Work task: In your copy, repeat each record exactly and include no pictures.

The data:
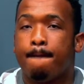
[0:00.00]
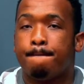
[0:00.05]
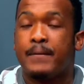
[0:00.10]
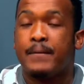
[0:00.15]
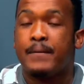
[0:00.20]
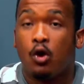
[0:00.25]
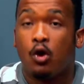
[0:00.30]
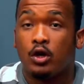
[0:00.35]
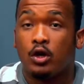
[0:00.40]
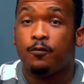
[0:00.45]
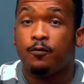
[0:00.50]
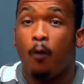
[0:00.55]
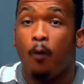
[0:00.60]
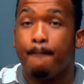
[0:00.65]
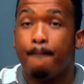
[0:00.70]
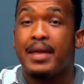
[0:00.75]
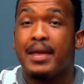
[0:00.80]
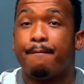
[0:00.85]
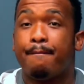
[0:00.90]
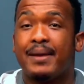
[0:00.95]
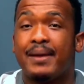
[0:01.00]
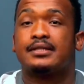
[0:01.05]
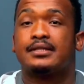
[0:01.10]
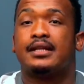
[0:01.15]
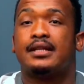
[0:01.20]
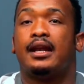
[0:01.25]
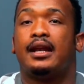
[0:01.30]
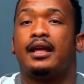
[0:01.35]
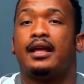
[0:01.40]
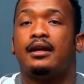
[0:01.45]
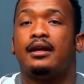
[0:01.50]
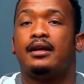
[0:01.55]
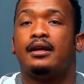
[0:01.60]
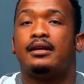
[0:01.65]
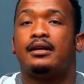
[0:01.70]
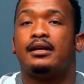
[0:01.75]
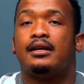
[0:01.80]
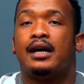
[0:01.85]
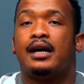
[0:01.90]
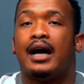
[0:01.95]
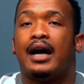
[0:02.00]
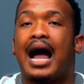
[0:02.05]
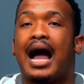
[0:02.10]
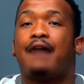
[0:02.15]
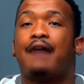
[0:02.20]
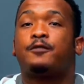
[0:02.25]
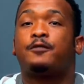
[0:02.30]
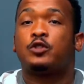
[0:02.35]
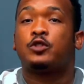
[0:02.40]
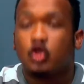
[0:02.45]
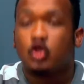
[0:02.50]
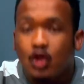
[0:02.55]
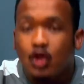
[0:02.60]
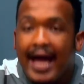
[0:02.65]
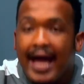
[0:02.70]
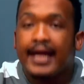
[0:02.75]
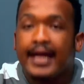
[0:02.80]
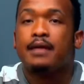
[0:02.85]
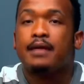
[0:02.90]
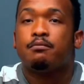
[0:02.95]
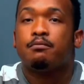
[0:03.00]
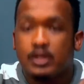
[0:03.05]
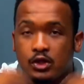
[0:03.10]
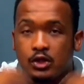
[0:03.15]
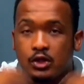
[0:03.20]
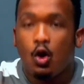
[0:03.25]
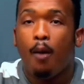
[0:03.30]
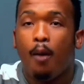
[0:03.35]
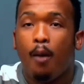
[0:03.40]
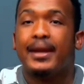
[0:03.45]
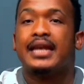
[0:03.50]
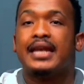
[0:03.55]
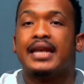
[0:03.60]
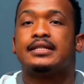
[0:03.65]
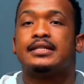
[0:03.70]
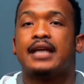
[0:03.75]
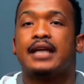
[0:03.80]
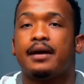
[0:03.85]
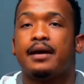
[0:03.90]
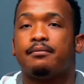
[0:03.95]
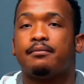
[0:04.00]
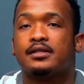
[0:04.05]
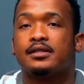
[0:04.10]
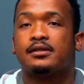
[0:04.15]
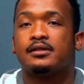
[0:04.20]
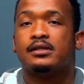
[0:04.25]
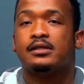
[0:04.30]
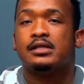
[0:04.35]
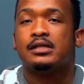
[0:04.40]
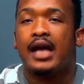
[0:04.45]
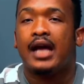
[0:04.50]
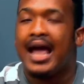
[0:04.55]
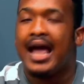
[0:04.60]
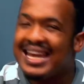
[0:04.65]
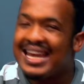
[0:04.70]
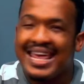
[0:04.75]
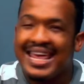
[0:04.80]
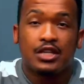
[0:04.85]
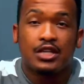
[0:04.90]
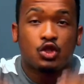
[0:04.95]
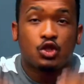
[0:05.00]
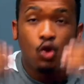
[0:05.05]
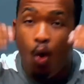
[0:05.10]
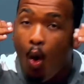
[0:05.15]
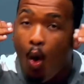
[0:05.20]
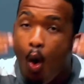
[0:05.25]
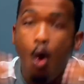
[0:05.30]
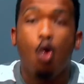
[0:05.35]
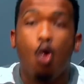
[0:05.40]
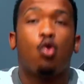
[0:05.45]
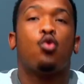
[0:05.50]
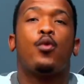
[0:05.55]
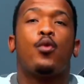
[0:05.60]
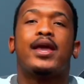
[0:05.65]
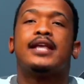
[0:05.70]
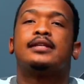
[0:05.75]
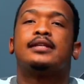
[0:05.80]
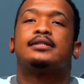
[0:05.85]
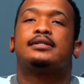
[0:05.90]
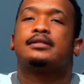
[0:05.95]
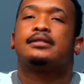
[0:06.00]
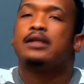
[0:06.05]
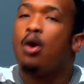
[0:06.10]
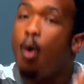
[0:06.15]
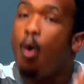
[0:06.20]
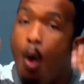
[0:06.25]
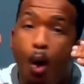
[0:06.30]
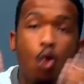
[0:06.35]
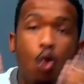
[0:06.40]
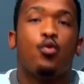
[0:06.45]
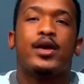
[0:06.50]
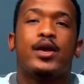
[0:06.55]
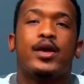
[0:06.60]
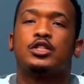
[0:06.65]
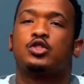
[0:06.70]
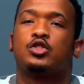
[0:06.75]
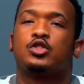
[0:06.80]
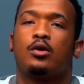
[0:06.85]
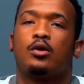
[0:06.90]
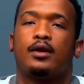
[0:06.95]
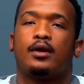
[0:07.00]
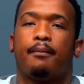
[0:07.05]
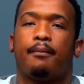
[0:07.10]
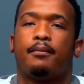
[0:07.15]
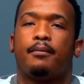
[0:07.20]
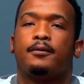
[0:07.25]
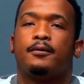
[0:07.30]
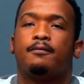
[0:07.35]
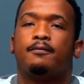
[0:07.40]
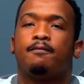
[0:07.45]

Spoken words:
Because for me personally, I've tried him so many times and he has always showed up.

Reply to the task:
[0:00.00]
[0:00.05]
[0:00.10]
[0:00.15]
[0:00.20]
[0:00.25]
[0:00.30]
[0:00.35]
[0:00.40]
[0:00.45]
[0:00.50]
[0:00.55]
[0:00.60]
[0:00.65]
[0:00.70]
[0:00.75]
[0:00.80]
[0:00.85]
[0:00.90]
[0:00.95]
[0:01.00]
[0:01.05]
[0:01.10]
[0:01.15]
[0:01.20]
[0:01.25]
[0:01.30]
[0:01.35]
[0:01.40]
[0:01.45]
[0:01.50]
[0:01.55]
[0:01.60]
[0:01.65]
[0:01.70]
[0:01.75]
[0:01.80]
[0:01.85]
[0:01.90]
[0:01.95]
[0:02.00]
[0:02.05]
[0:02.10]
[0:02.15]
[0:02.20]
[0:02.25]
[0:02.30]
[0:02.35]
[0:02.40]
[0:02.45]
[0:02.50]
[0:02.55]
[0:02.60]
[0:02.65]
[0:02.70]
[0:02.75]
[0:02.80]
[0:02.85]
[0:02.90]
[0:02.95]
[0:03.00]
[0:03.05]
[0:03.10]
[0:03.15]
[0:03.20]
[0:03.25]
[0:03.30]
[0:03.35]
[0:03.40]
[0:03.45]
[0:03.50]
[0:03.55]
[0:03.60]
[0:03.65]
[0:03.70]
[0:03.75]
[0:03.80]
[0:03.85]
[0:03.90]
[0:03.95]
[0:04.00]
[0:04.05]
[0:04.10]
[0:04.15]
[0:04.20]
[0:04.25]
[0:04.30]
[0:04.35]
[0:04.40]
[0:04.45]
[0:04.50]
[0:04.55]
[0:04.60]
[0:04.65]
[0:04.70]
[0:04.75]
[0:04.80]
[0:04.85]
[0:04.90]
[0:04.95]
[0:05.00]
[0:05.05]
[0:05.10]
[0:05.15]
[0:05.20]
[0:05.25]
[0:05.30]
[0:05.35]
[0:05.40]
[0:05.45]
[0:05.50]
[0:05.55]
[0:05.60]
[0:05.65]
[0:05.70]
[0:05.75]
[0:05.80]
[0:05.85]
[0:05.90]
[0:05.95]
[0:06.00]
[0:06.05]
[0:06.10]
[0:06.15]
[0:06.20]
[0:06.25]
[0:06.30]
[0:06.35]
[0:06.40]
[0:06.45]
[0:06.50]
[0:06.55]
[0:06.60]
[0:06.65]
[0:06.70]
[0:06.75]
[0:06.80]
[0:06.85]
[0:06.90]
[0:06.95]
[0:07.00]
[0:07.05]
[0:07.10]
[0:07.15]
[0:07.20]
[0:07.25]
[0:07.30]
[0:07.35]
[0:07.40]
[0:07.45]

Spoken words:
Because for me personally, I've tried him so many times and he has always showed up.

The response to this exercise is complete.